Living the life of the caribou
Imagine an incessant whining of mosquitoes, caribou hair so pervasive it sticks to food and covers clothes, a week trapped in a tent sharing a single sleeping bag, not enough sleep, not enough food, months without a shower.
Two Canadian adventurers endured that and more in a grueling five-month journey across snow and tundra in a quest to live as much like caribou as humanly possible.
Karsten Heuer, an author and seasonal Canada park warden, and his wife, Leanne Allison, a filmmaker, set out in April 2003 from the village of Old Crow in Canada’s Yukon Territory to migrate an estimated 1,500 miles with the Porcupine caribou herd.
Their trek was both political and personal. In the debate over oil drilling in the Arctic National Wildlife Refuge, caribou have become the poster animals, used by both sides to support arguments.
Those opposed to drilling contend oil development could disturb the herd’s traditional calving grounds on the refuge’s coastal plain, used by the caribou for thousands of years before being labeled the “1002 area” to be studied for oil exploration. Hunting the herd is integral to the Gwich’in, Inuvialuit and Inupiat way of life, they say.
Drilling supporters contend the neighboring Central caribou herd has thrived alongside oil development on the nearby but much broader North Slope. They say the Porcupine herd also could fare well with cautious development of new oil fields, although scientists aren’t so sure.
Heuer and Allison, who oppose drilling, said they wanted to learn firsthand how the caribou lived and how they made their trip from wintering grounds in the Yukon to calving grounds on the coastal plain and back again.
The couple plan to tell their story with photos and film in Washington, D.C.
“We had no schedule or route plan and sometimes no idea where they were going,” Heuer said by satellite phone last fall in the last phase of the journey. “That’s been decided entirely by the caribou.”
At times they were holed up in their tent for days by blizzards, running low on food, while caribou marched on, adapted and seemingly unaffected.
Other days, they baked in heat and sunshine.
At first, Heuer and Allison raced on skis to keep pace with the Porcupine herd, traveling over mountains, fording breaking-up rivers and warding off grizzly bears.Heuer said that during spring, biologists monitoring the herd by satellite telemetry occasionally called in with tips on shortcuts to help the humans keep up with the caribou.
In late May, Heuer and Allison flew out to the village of Kaktovik in one of the planes that dropped food. They were run down and needed to fatten up before continuing.

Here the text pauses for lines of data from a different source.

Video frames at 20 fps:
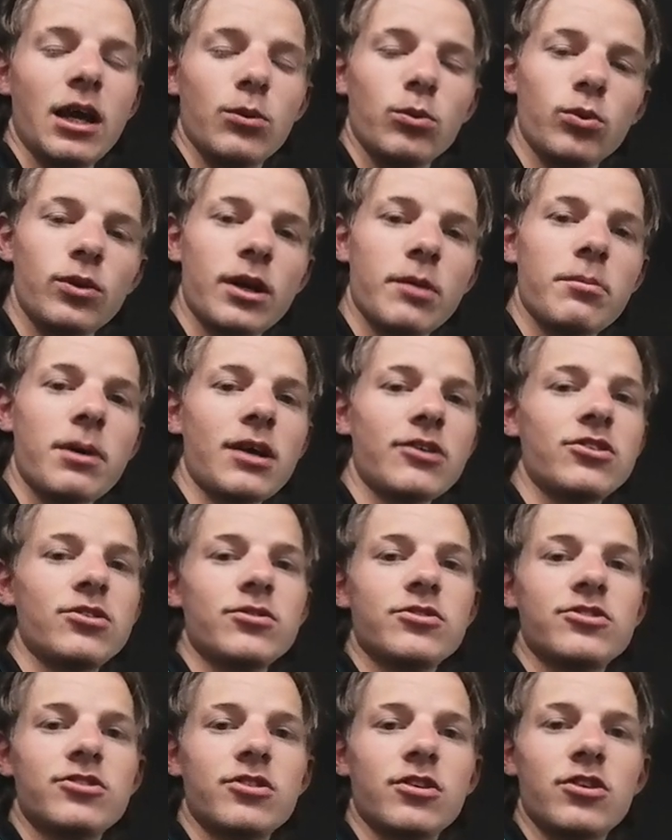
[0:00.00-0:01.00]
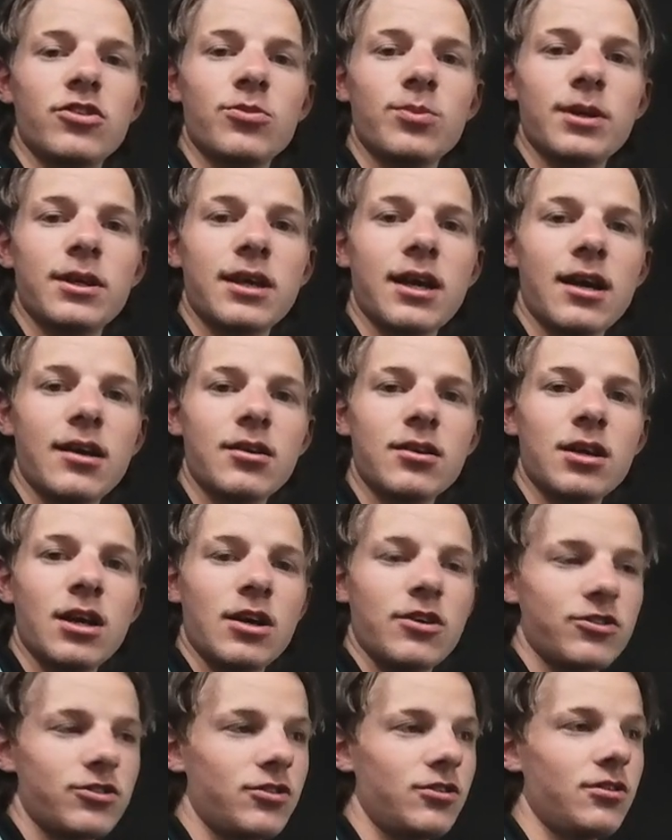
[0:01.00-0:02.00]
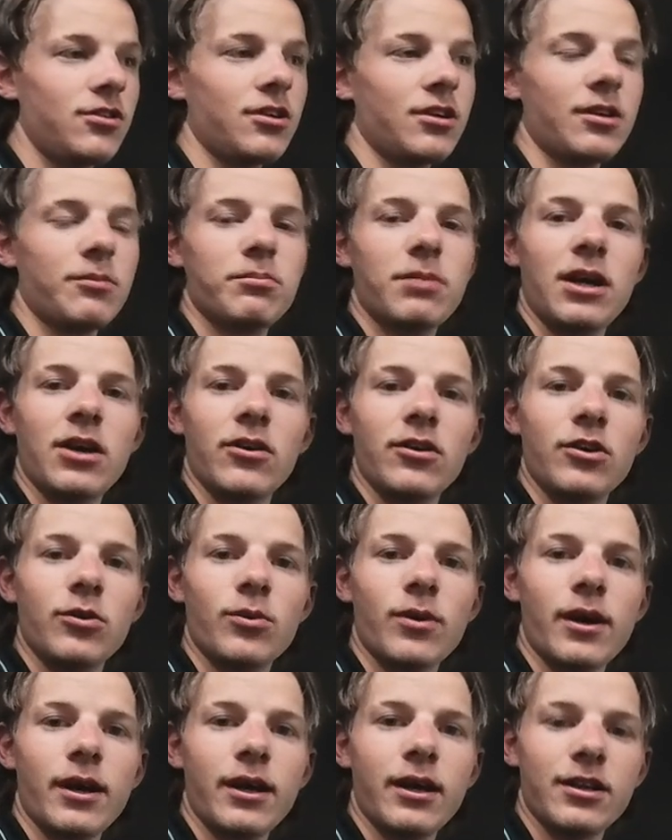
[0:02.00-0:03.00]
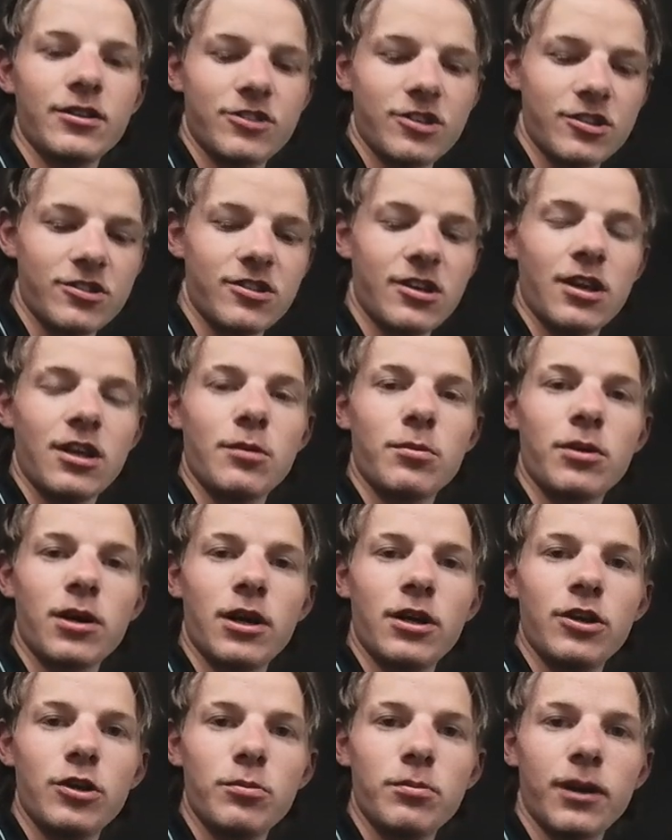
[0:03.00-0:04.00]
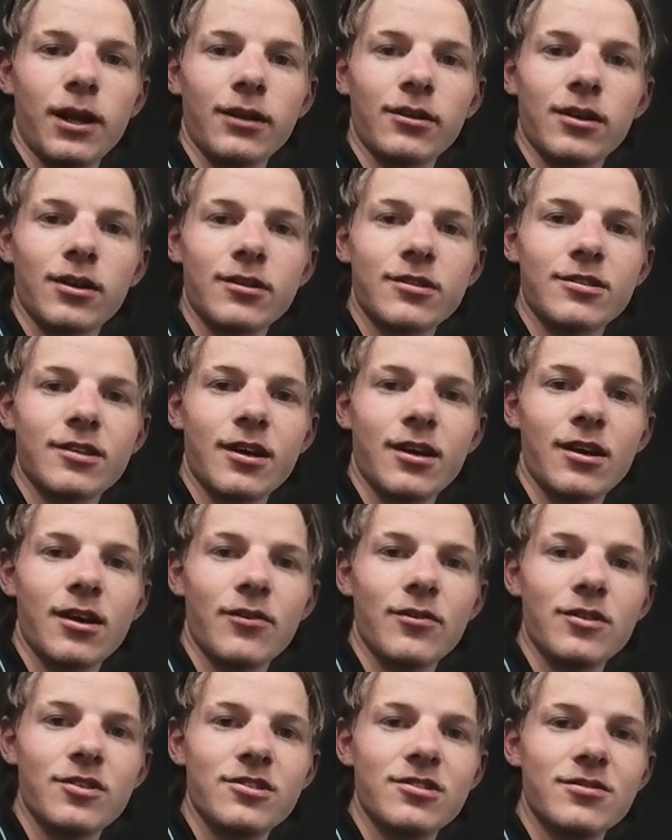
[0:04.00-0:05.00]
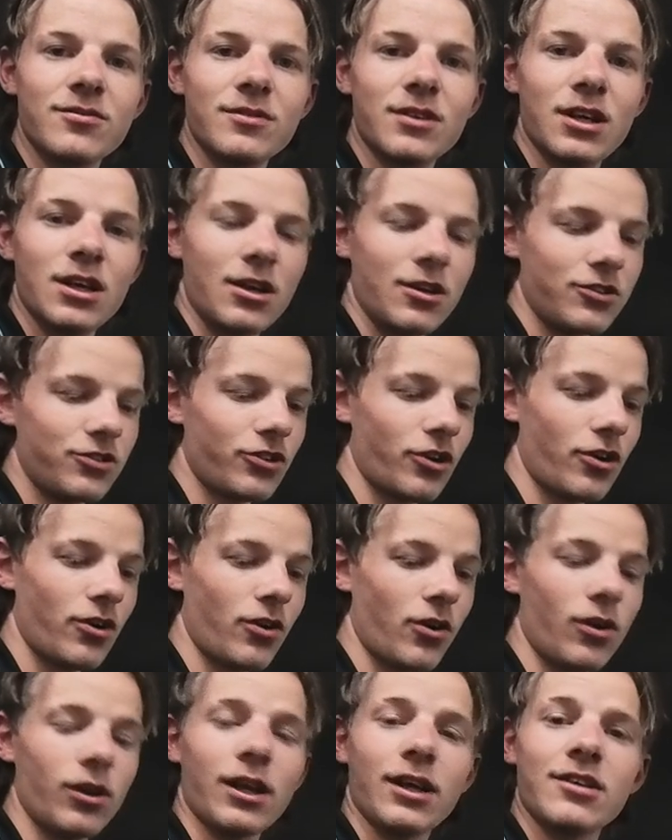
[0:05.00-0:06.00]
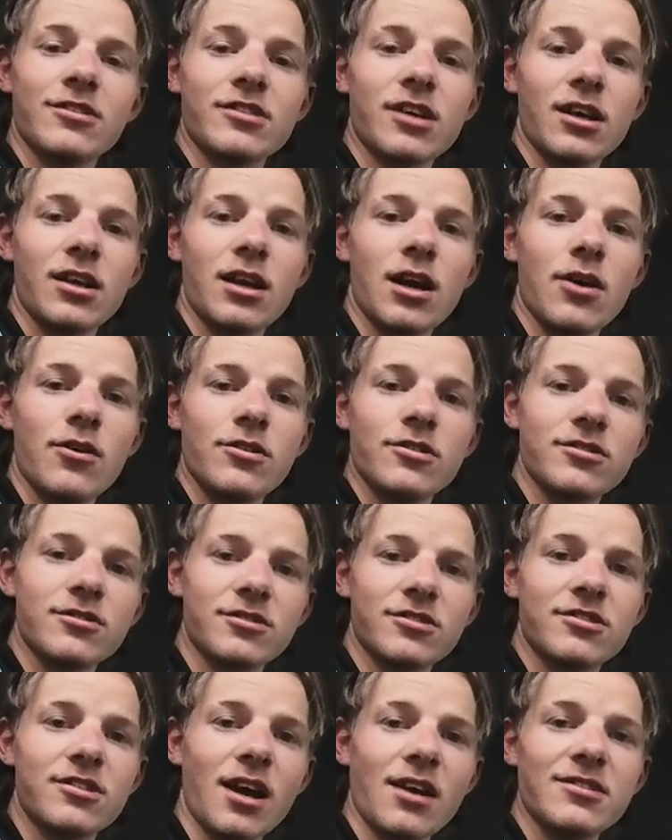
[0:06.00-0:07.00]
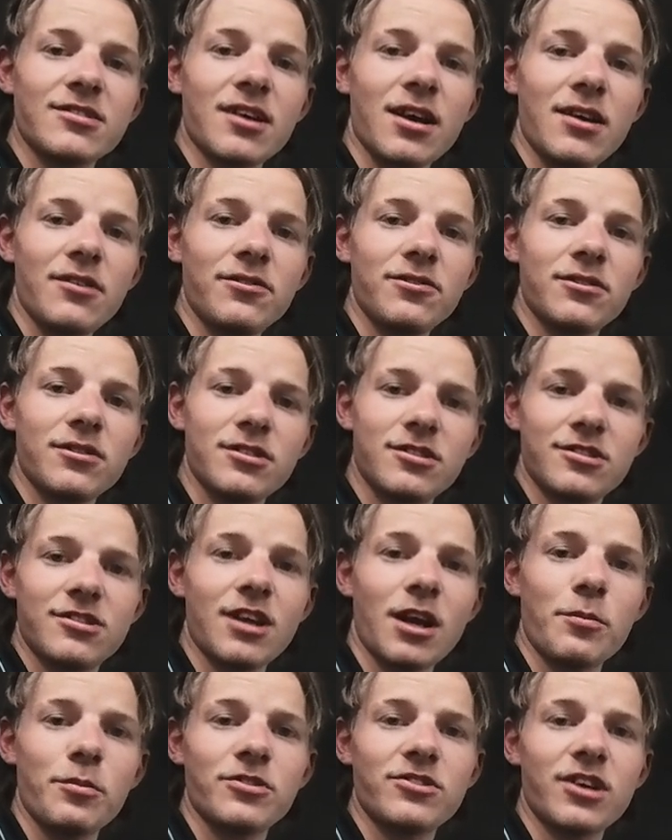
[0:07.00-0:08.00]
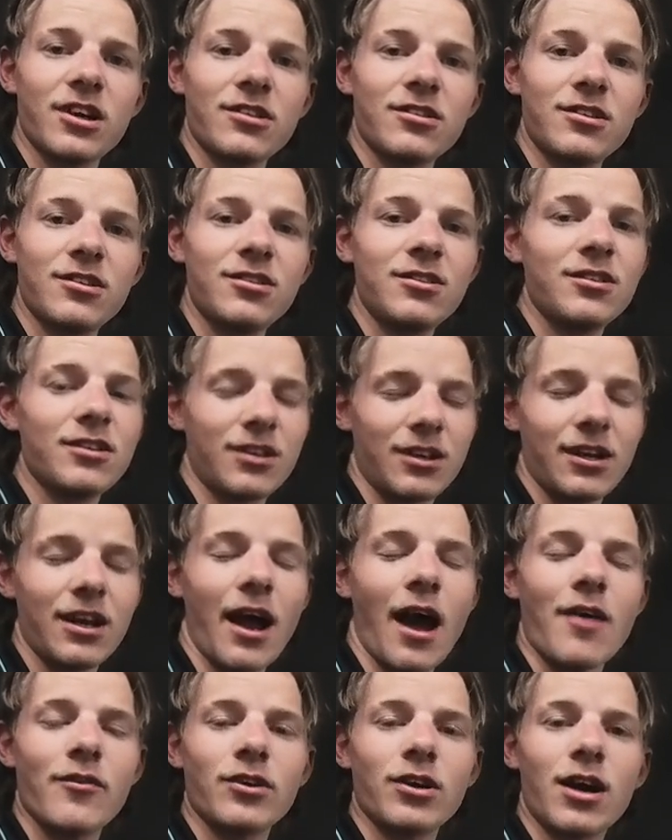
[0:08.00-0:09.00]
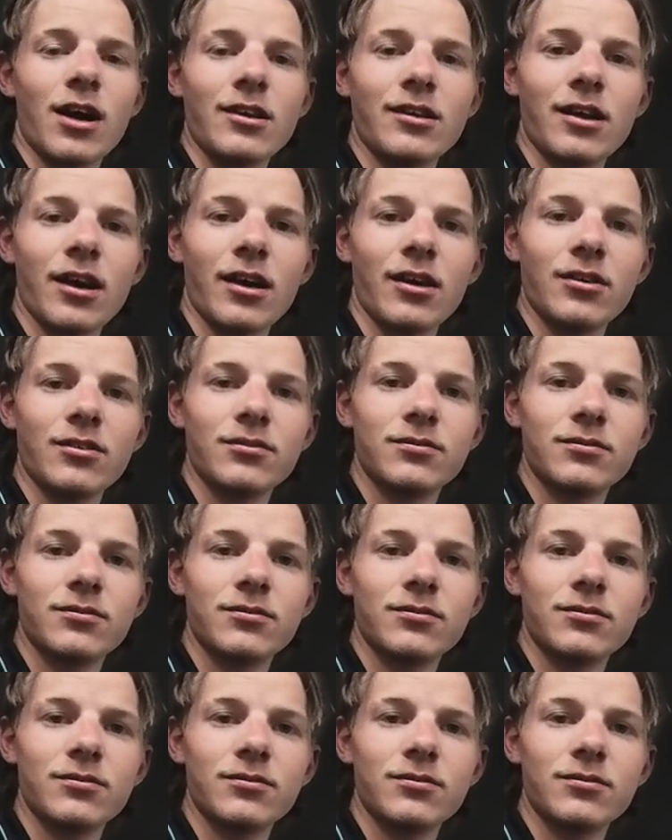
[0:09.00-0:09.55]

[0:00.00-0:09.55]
and we'll get back to you as soon as we can so you can be on your way and test out your brand new Black Duck seat covers. So all I can say now is stay safe, stay protected, and have a great day.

Heuer wrote on their Web site that they had spent 10 days inside their tent on the calving grounds so as not to disturb the caribou, which had become far more protective and skittish after giving birth. They left their tent only to crawl slowly to the nearby river to fetch water when necessary. All around, they watched caribou being born.
Heuer said the time on the calving grounds confirmed to them the importance of the area to the herd. Predators are few, and the calving time is just before the bugs hatch. Heuer described it as a relatively peaceful time in a caribou’s otherwise harsh existence.
Life got difficult again for the caribou as soon as they left the calving grounds. During the post-calving migration, about 25 percent of the calves die from accidents or predation, Heuer said.
Birds migrate thousands of miles to fatten their young on the summer fog of insects, but the bugs are hell on the animals. Caribou spend the next few months trying to escape bot flies that spray larvae up their noses, warble flies that lay eggs under their skin and mosquitoes that suck their blood.
Heuer also said it was fascinating to watch large groups of caribou congregate on breezy mountain tops to get away from insects.
“We felt like we were immersed in the herd,” Allison said of the time during the post-calving migration when they were keeping pace.
“The caribou were all around us, shedding hair everywhere. The hair was all over us and in our food. And there were trails everywhere. You’d look up the sides of mountains and see caribou everywhere. It made us feel like we were part of something ancient, something that is still alive and thriving today.”